It is a crime that is hidden in plain sight, prevalent all over North Carolina. The details of what happened on Hat Walt Lane are disturbing. 

"It doesn't matter the economic status or neighborhood you live in, everyone is accessible online," said Pam Strickland with ENC Stop Human Trafficking.

North Carolina is seeing a record number of human trafficking cases -- 235 were reported statewide in 2023, the last year for which data is available.

A search warrant details how one case unfolded in Wendell.

It started with a meeting on Snapchat.

According to the warrants, a woman first met Dustin Letchworth. They developed a casual relationship, and she agreed to meet him in Wendell at the home of another man, Daryl Holden.

Inside that home on Hat Walt Lane, the warrant says, the men gave the woman cocaine, then coerced her into performing sex acts to "pay off" her debt for the drugs.
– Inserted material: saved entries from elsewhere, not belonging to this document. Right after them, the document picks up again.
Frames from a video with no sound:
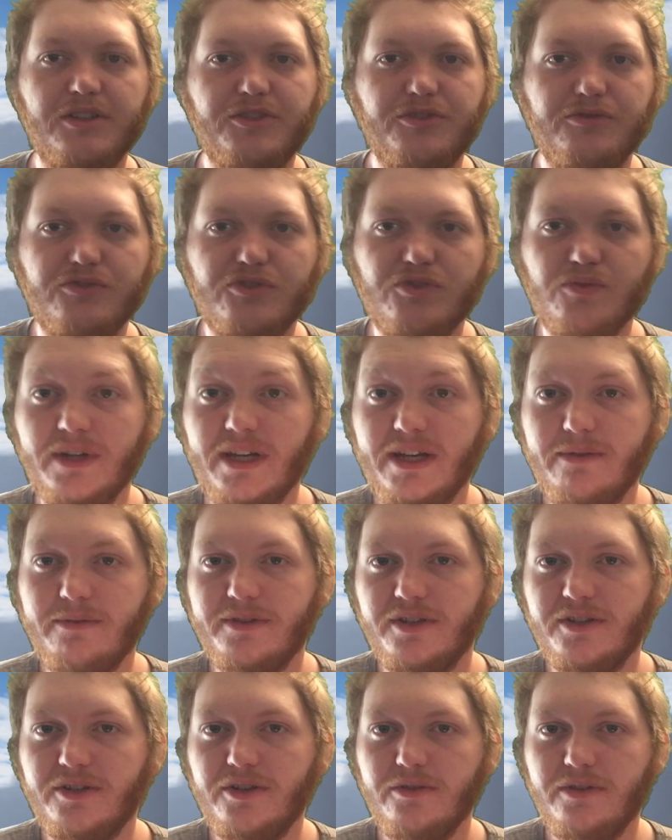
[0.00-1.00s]
to swing in with
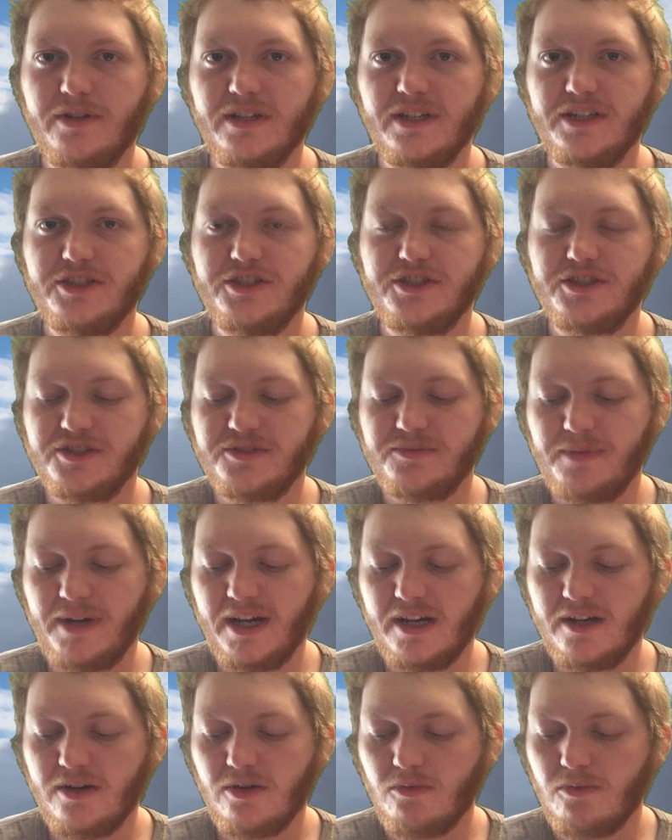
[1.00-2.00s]
a token that you just
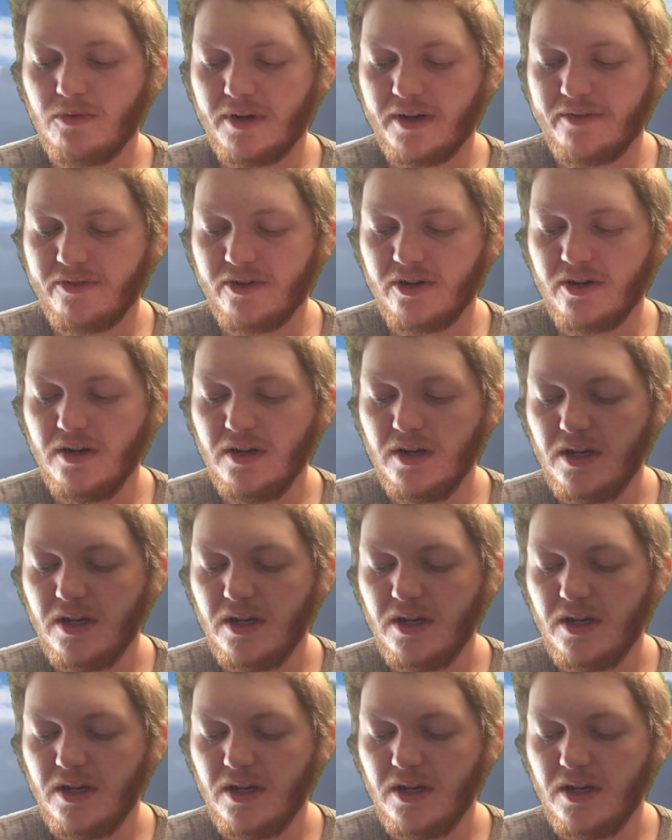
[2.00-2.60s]
made or whatever.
>> No bond for Wake County men accused of forcing woman to have sex, threatening her with machete

The warrant says that when the victim tried to escape after a violent assault, she was chased, dragged back inside, beaten with a wrench and finally rescued by her mother.

Both Letchworth and Holden face charges of attempted first-degree murder, first-degree kidnapping, human trafficking, promoting prostitution for profit and two counts of assault with a deadly weapon with intent to kill and are being held at the Wake County Detention Center without bond.

In another recent case, two Harnett County men are accused of taking a 15-year-old to the Outer Banks to engage in sex. The child met the men on social media, where they exchanged messages before one man,  Elihue Martin Mahler, 31, arranged to pick her up from her Spring Lake home.

Mahler and Austyn Lee Cole face charges of trafficking a child victim, kidnapping and felony conspiracy. Each is being held on $5 million bond.

Mahler also instructed the teen to “sneak out and start walking down the street,” according to the messages in the warrant for his arrest.

"Folks don't want to believe that we actually have human trafficking all around us," said Strickland.

Strickland said, in 2020, 260 cases of trafficking were reported to the National Human Trafficking Hotline, ranking North Carolina No. 9 among the 50 states in cases reported.

Strickland says because human trafficking is a crime which hides in the shadows, the true number of cases in North Carolina is likely much higher.

In North Carolina, hotel-based commercial sex is the most prevalent form. As far as the case in Wendell, both men charged have been indicted for the crimes.